WORK TO COMPLETE – Leaving out the images, reproduce every line of the data that follows exactly.

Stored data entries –
☆ ☆ ☆ ☆ ☆ ☆ ☆

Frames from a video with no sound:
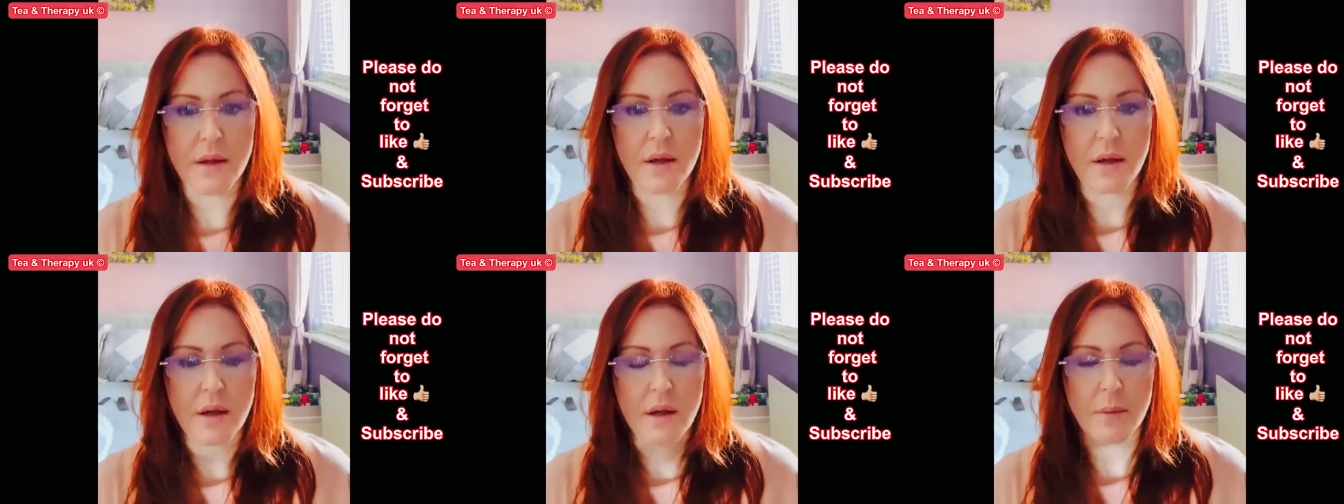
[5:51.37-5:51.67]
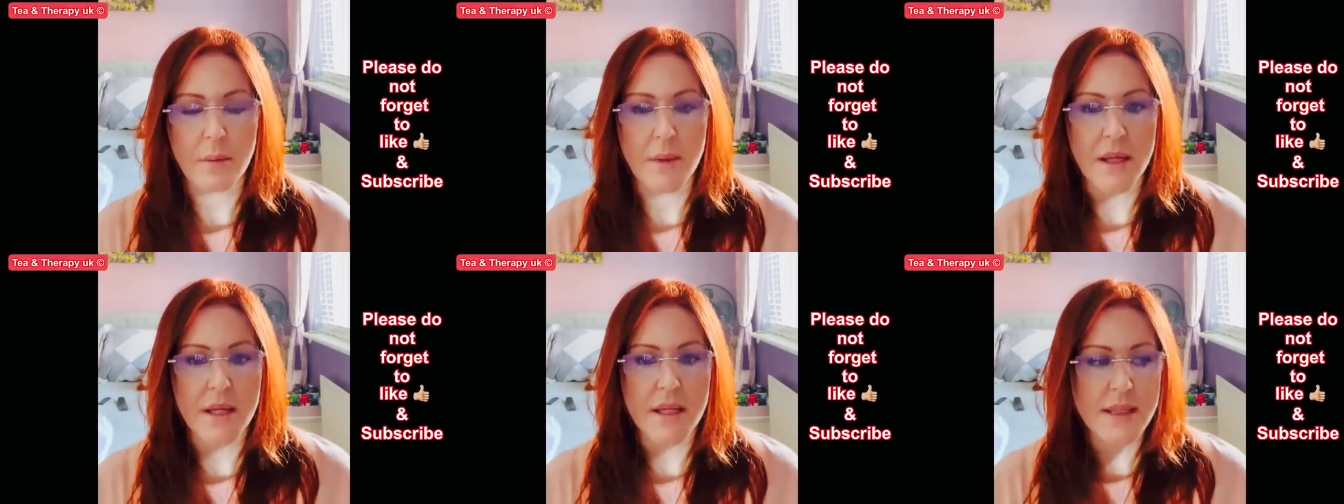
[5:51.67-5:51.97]

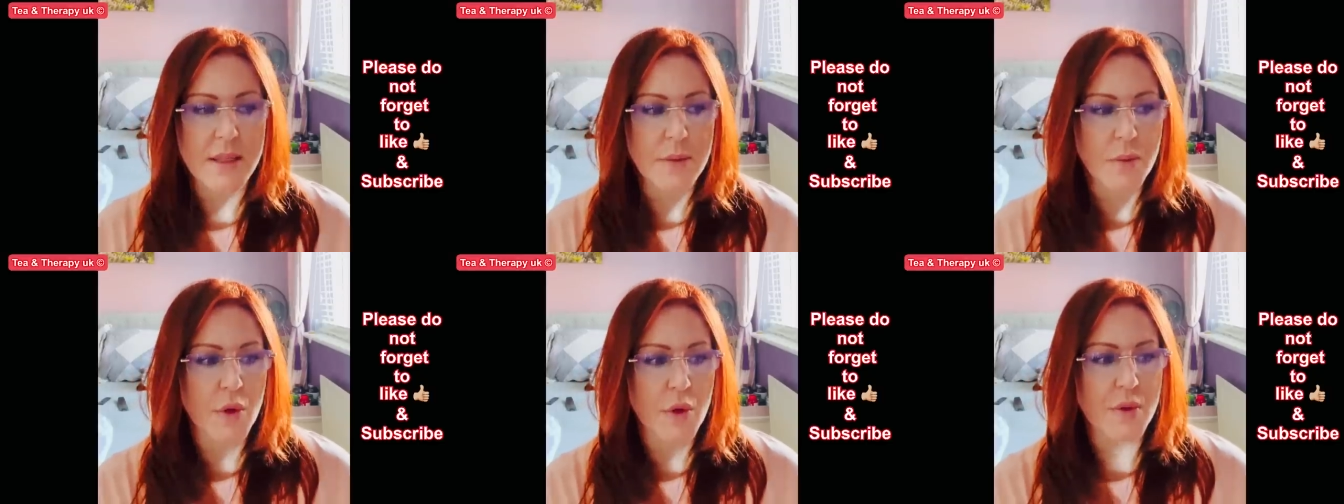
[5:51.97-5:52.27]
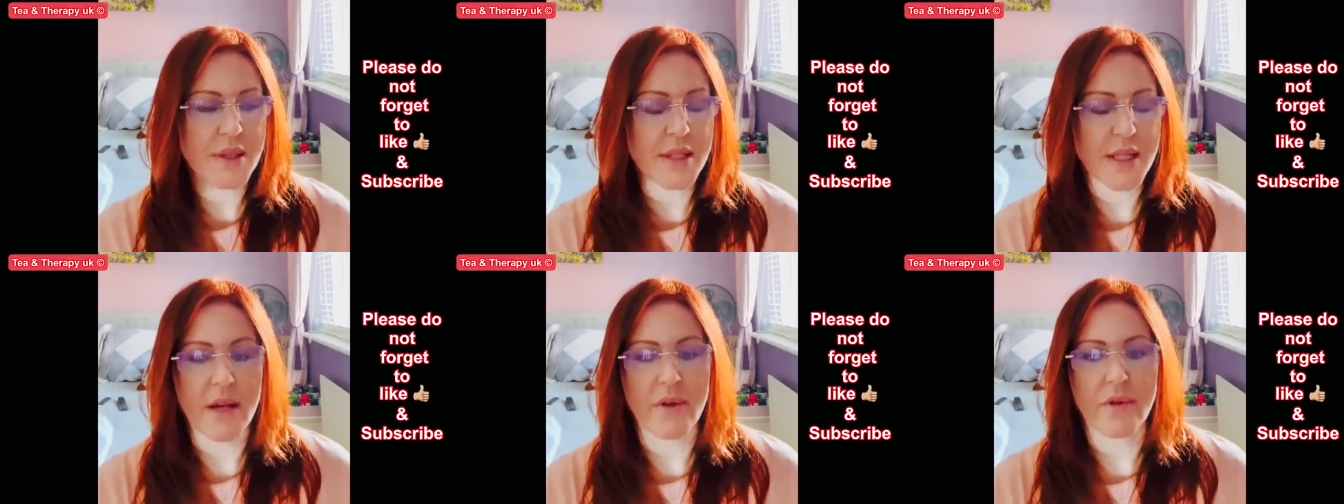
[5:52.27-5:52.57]
Um, and this is what you're
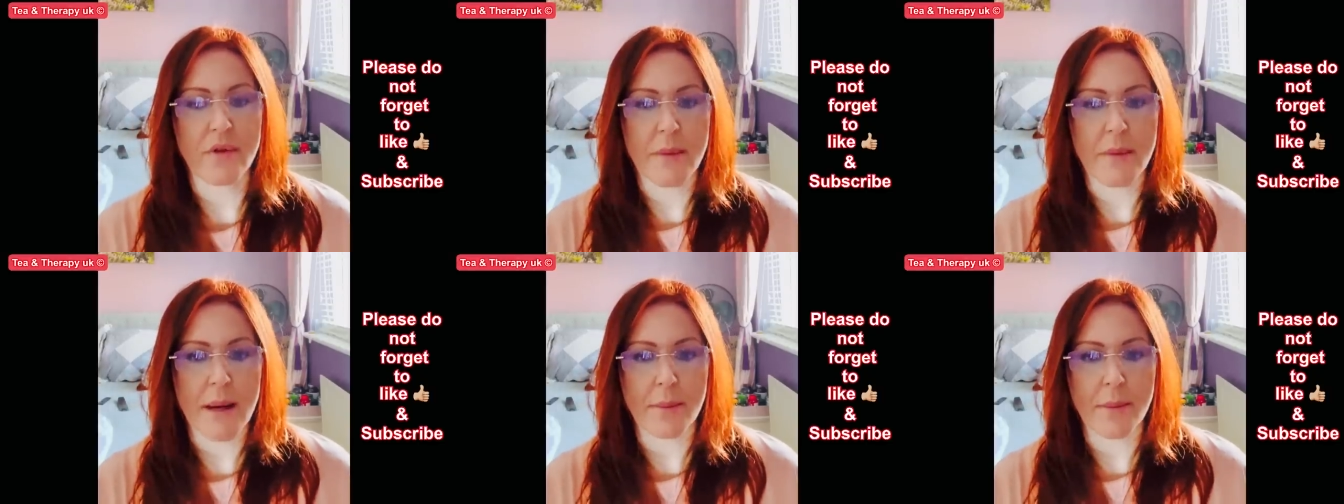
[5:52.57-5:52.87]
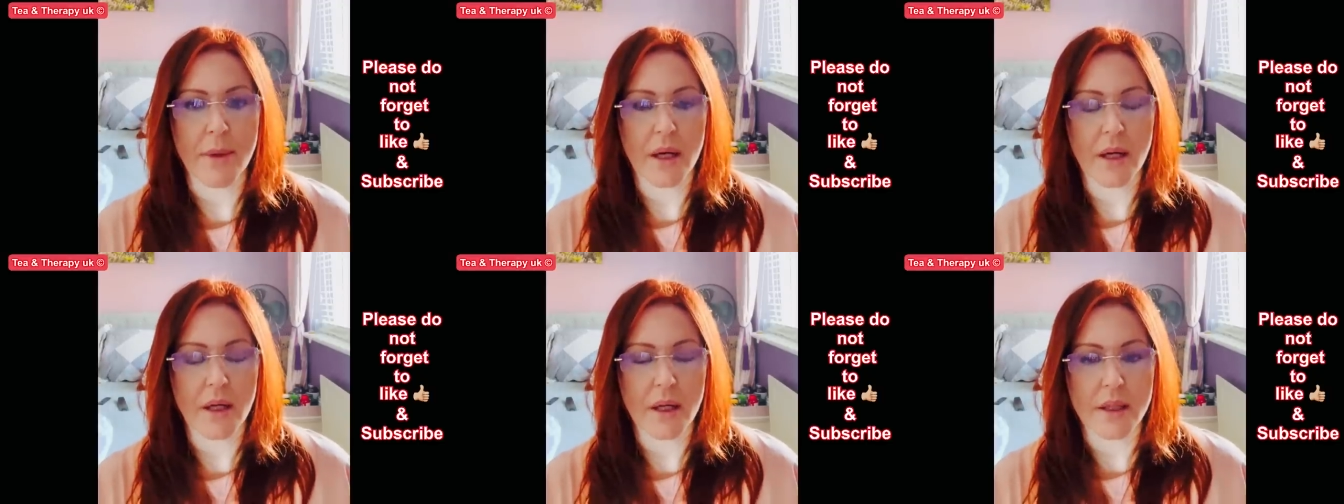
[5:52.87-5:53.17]
seeing from
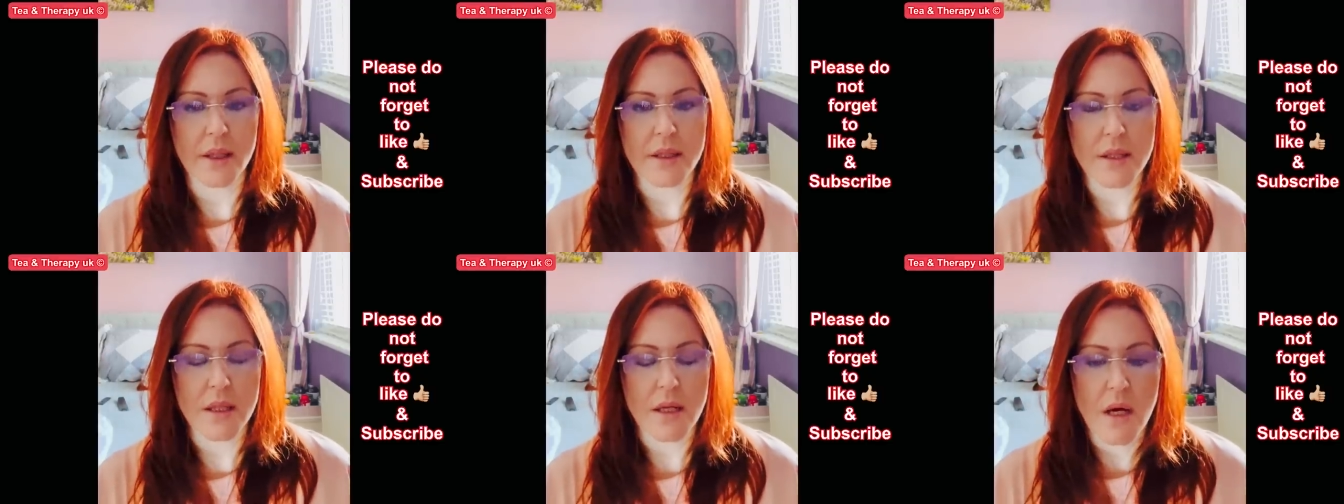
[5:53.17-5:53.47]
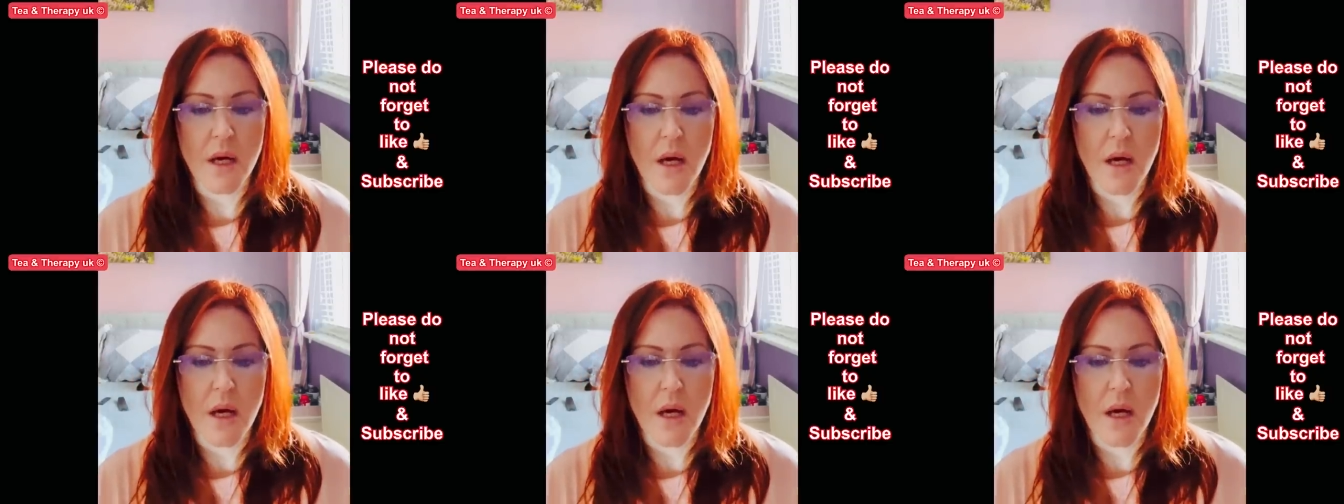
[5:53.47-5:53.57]
Amber Heard.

☆ ☆ ☆ ☆ ☆ ☆ ☆

SOLUTION –
Frames from a video with no sound:
[5:51.37-5:51.67]
[5:51.67-5:51.97]

[5:51.97-5:52.27]
[5:52.27-5:52.57]
Um, and this is what you're
[5:52.57-5:52.87]
[5:52.87-5:53.17]
seeing from
[5:53.17-5:53.47]
[5:53.47-5:53.57]
Amber Heard.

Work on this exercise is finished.